Le procès des membres de l’État islamique accusés d’avoir enlevé et torturé quatre journalistes français est crucial pour la reconstruction de la Syrie post-Assad

Alors que le procès en France de cinq hommes accusés d'avoir retenu quatre journalistes français débute à Paris, Reporters sans frontières (RSF) salue un pas crucial vers la justice pour ces professionnels de l’information. La lutte contre l'impunité est un volet essentiel de la reconstruction en cours dans l’ère post-Bachar al-Assad qui vient de s’ouvrir.

Le procès débute deux mois après la chute du régime de Bachar al-Assad en Syrie. La symbolique est forte pour le long combat qui s’ouvre dans la lutte contre l’impunité des crimes commis contre les journalistes pendant plus de dix ans de guerre. 

Didier François et le photographe Édouard Elias ont été enlevés près d'Alep le 6 juin 2013 alors qu'ils travaillaient pour la radio française Europe 1. Deux semaines plus tard, le reporter du Point Nicolas Hénin et le photographe Pierre Torrès ont également été pris en otage près de Rakka. Alors que les cinq membres présumés de l’État islamique, principaux accusés dans cette affaire, ont nié, au premier jour du procès, avoir enlevé et torturé les quatre journalistes français, les reporters kidnappés ont réitéré reconnaître leurs geôliers.

Un procès historique pour la Syrie

Ce procès, qui va durer cinq semaines, est historique pour tous les journalistes victimes d’exactions en Syrie. Plus de 20 journalistes enlevés par l'État islamique sont toujours portés disparus en Syrie, selon les informations de RSF. Le groupe est également accusé d'avoir assassiné 22 reporters à Raqqa depuis sa prise de pouvoir en 2013. Le régime de Bachar al-Assad et ses alliés ont quant à eux tué au moins 181 journalistes depuis 2011 et emprisonné des dizaines d'autres pour leur travail. Au total, au moins 32 professionnels des médias restent portés disparus en Syrie.

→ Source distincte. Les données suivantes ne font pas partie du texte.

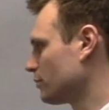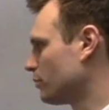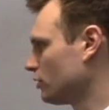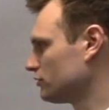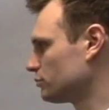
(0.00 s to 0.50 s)
the
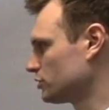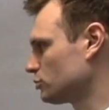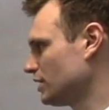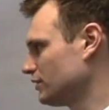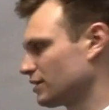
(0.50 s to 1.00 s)
bond
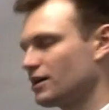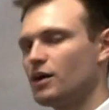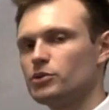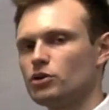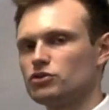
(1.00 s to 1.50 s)
between the
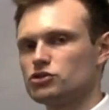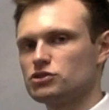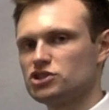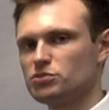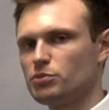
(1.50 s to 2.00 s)
carbon-oxygen
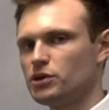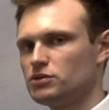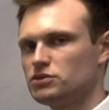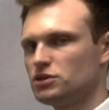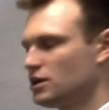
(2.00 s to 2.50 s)
double
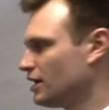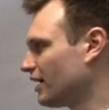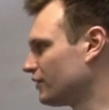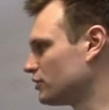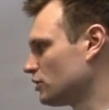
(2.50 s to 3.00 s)
bond
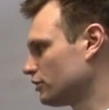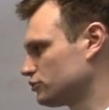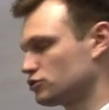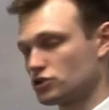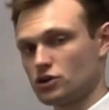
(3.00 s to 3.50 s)
and then
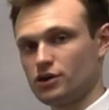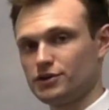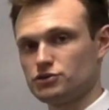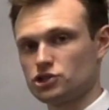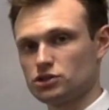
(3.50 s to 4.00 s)
nitrogen and
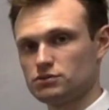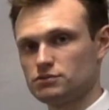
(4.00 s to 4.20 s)
hydrogen.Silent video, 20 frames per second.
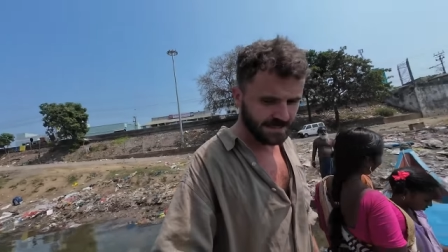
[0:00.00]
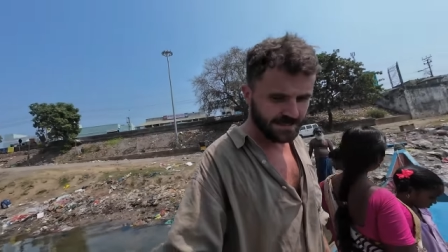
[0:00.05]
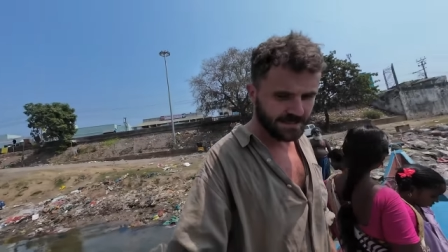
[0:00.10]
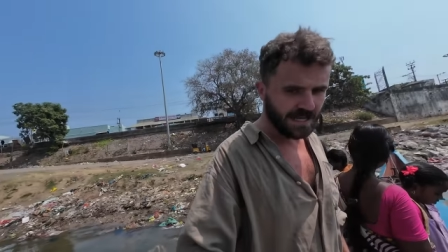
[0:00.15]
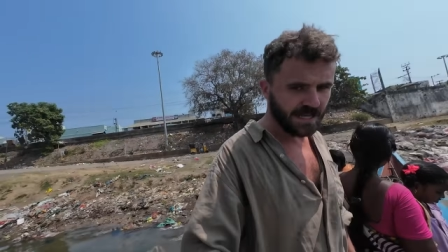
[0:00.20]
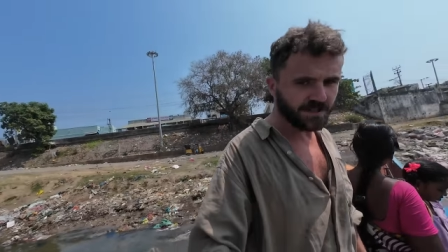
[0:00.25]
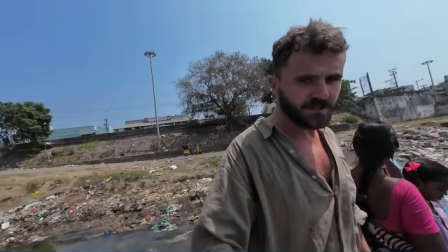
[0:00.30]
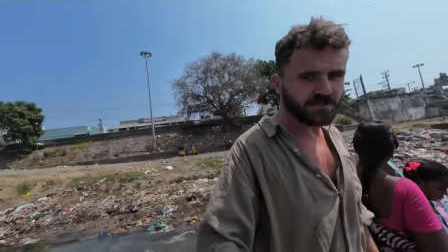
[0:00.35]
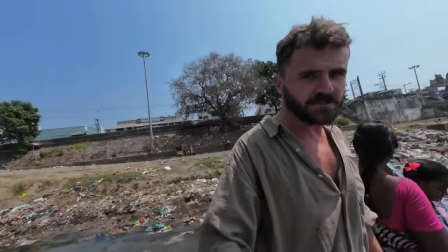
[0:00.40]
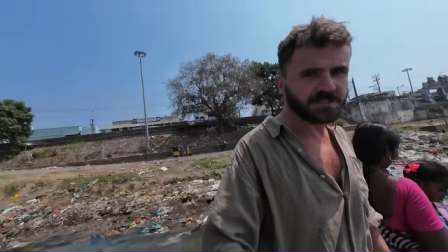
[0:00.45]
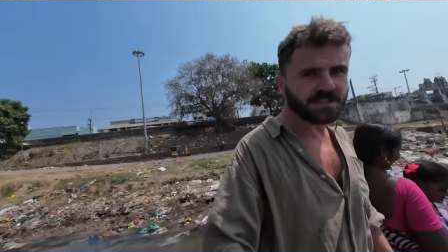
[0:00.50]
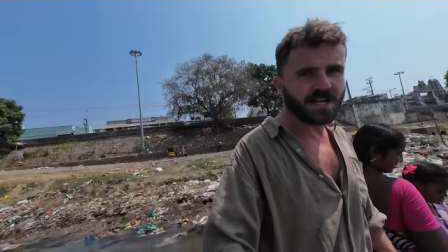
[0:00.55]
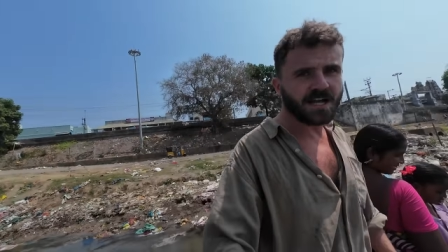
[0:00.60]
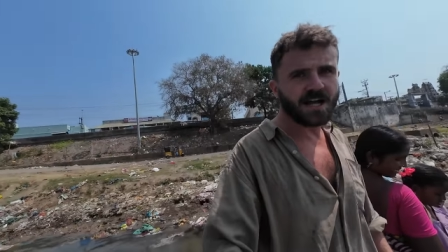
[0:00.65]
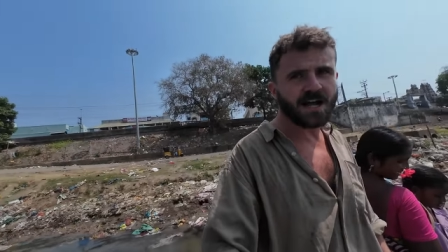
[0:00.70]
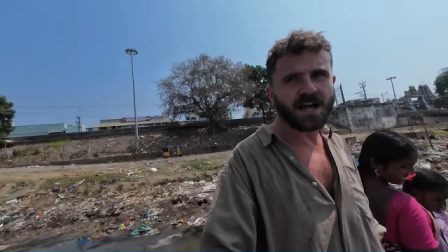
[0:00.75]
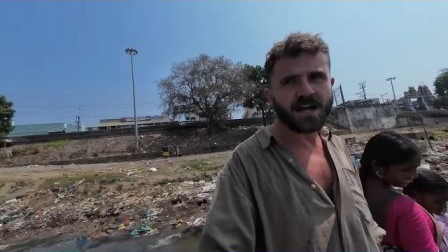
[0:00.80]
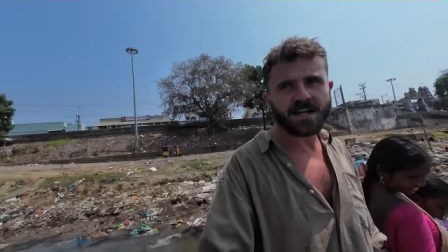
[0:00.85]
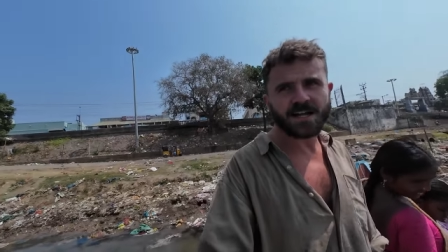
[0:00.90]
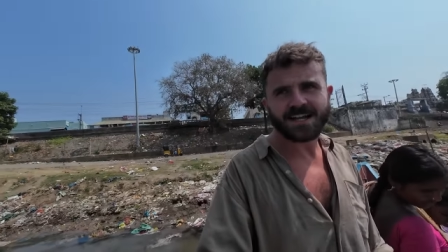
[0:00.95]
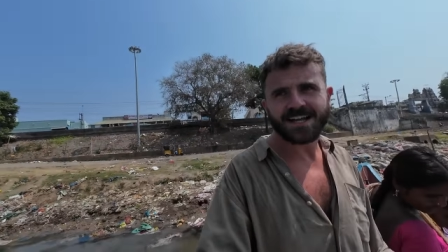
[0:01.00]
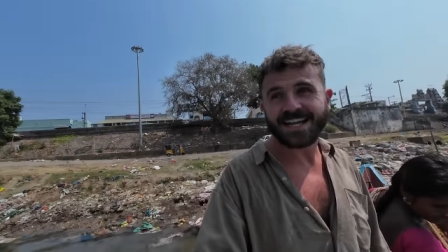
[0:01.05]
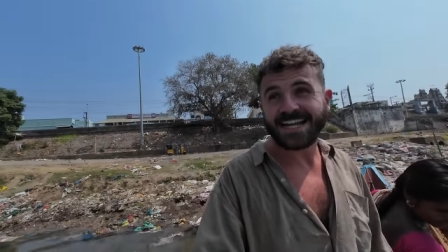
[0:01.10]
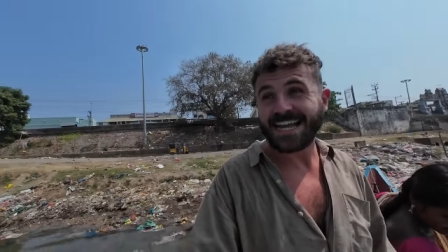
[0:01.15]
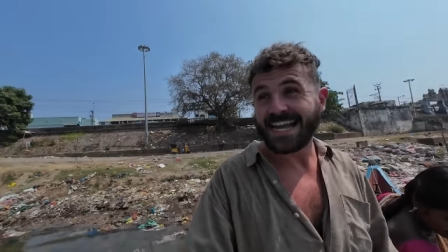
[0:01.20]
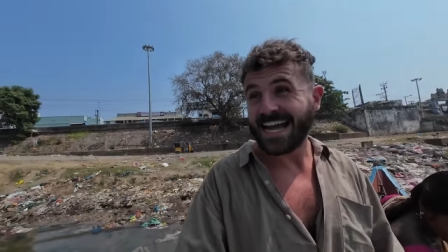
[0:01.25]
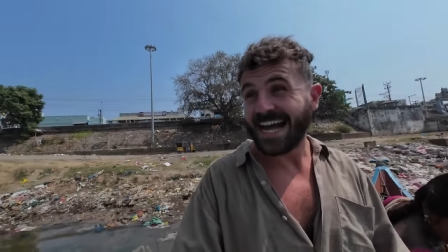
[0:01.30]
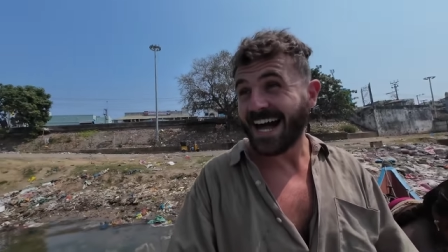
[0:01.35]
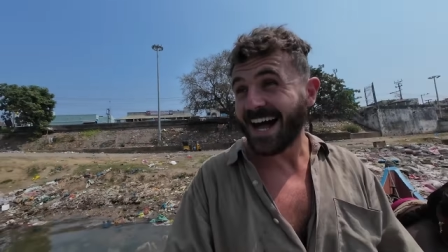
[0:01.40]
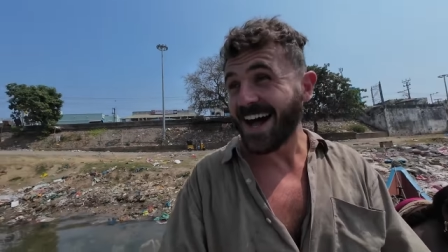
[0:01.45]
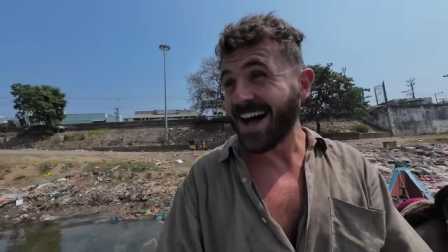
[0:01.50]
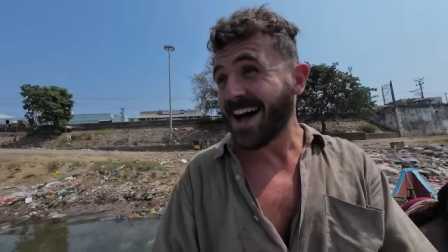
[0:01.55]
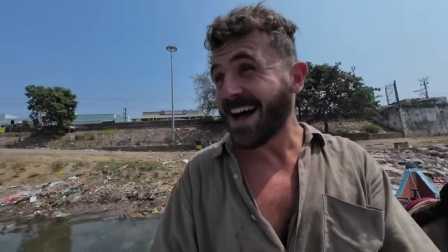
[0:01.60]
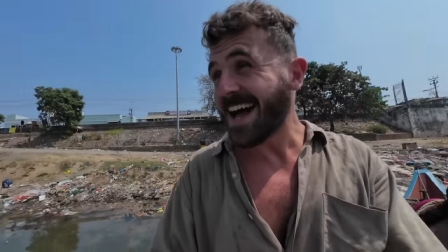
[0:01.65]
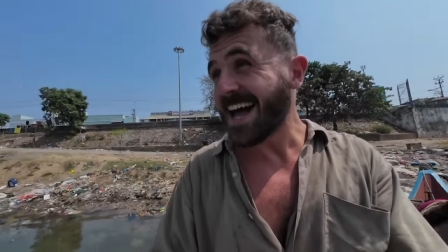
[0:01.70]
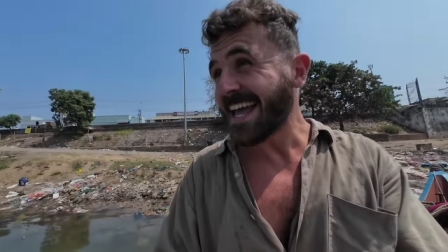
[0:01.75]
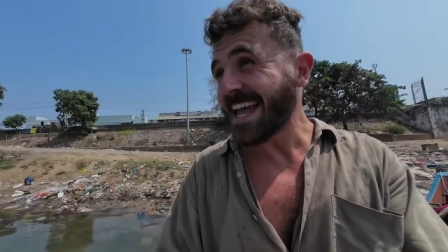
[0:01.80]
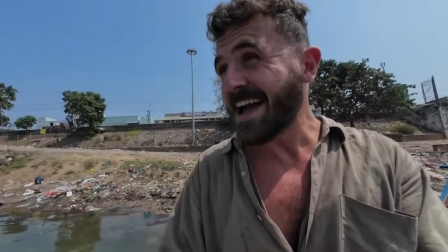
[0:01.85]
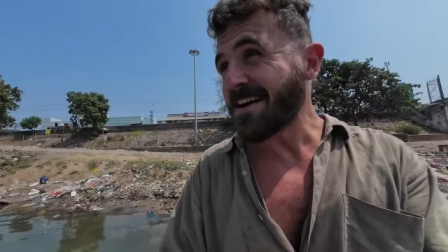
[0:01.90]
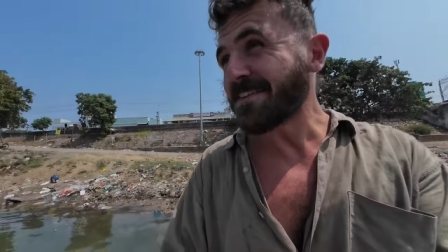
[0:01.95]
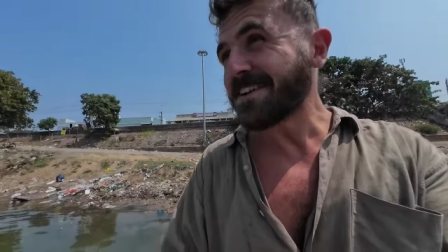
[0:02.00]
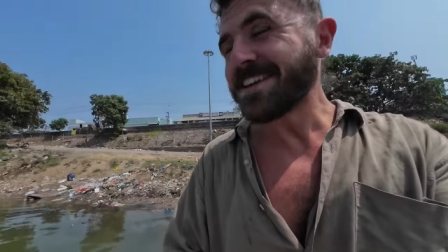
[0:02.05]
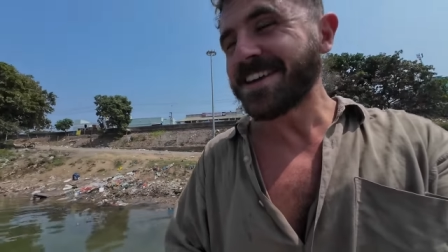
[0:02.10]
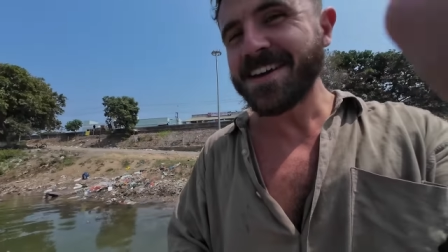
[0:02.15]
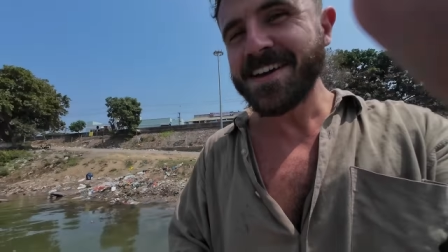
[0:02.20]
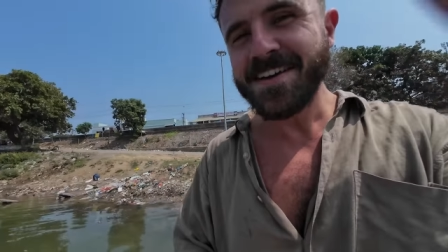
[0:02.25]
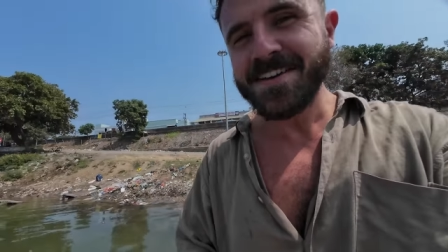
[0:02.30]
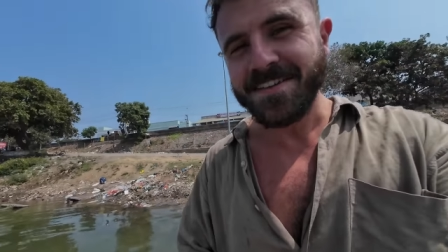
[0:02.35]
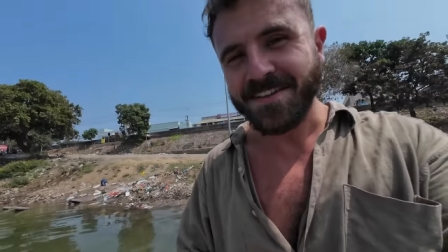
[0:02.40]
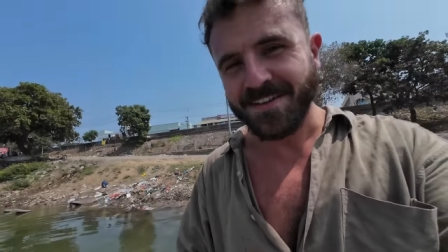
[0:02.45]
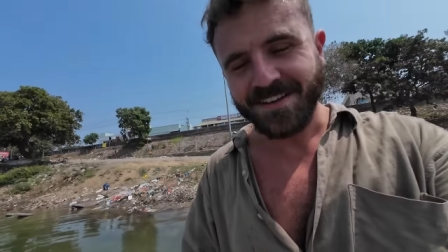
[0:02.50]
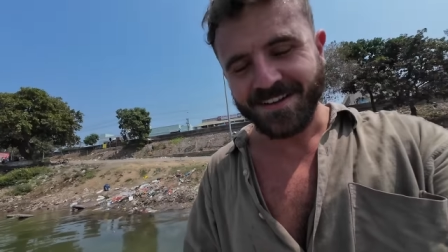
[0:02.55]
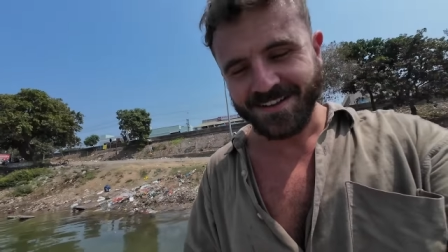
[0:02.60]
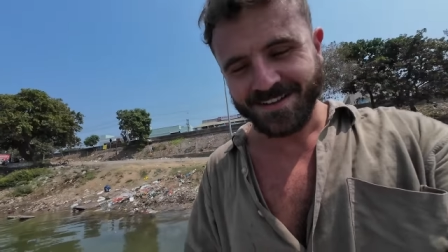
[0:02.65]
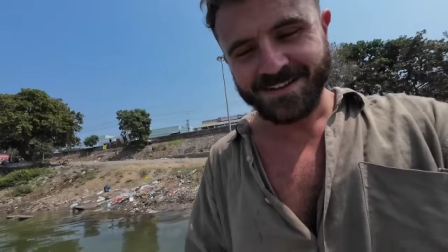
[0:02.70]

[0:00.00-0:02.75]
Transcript: Thank you, sir. Hi, how are you?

Alors que le nouveau gouvernement syrien se met en place, RSF a formulé, en janvier, sept recommandations aux nouvelles autorités pour une presse libre en Syrie. Parmi ces points figure la nécessité de rendre justice aux journalistes victimes de l’État islamique entre 2013 et 2017 et de lutter contre l’impunité de l’ensemble des crimes commis contre les professionnels de l’information.

“RSF est solidaire des journalistes Didier François, Édouard Elias, Nicolas Hénin et Pierre Torrès. Nous saluons ce procès crucial de ceux qui les ont présumément enlevés et torturés en Syrie. Le procès est aussi important sur le fond que sur la forme. Il porte en lui la promesse de justice pour tous les autres journalistes de Syrie, qu'ils soient victimes de la violence gratuite de l'État islamique comme les quatres journalistes, du régime brutal de Bachar el-Assad, ou des autres factions. Nous espérons que les témoignages recueillis au cours des cinq semaines à venir pourront aider à faire la lumière sur le sort de dizaines d’autres journalistes toujours portés disparus dans le pays, et fournir des informations sur les circonstances de l’assassinat d’autres reporters. RSF continuera à œuvrer pour que justice soit rendue à tous les journalistes victimes d'exactions en Syrie.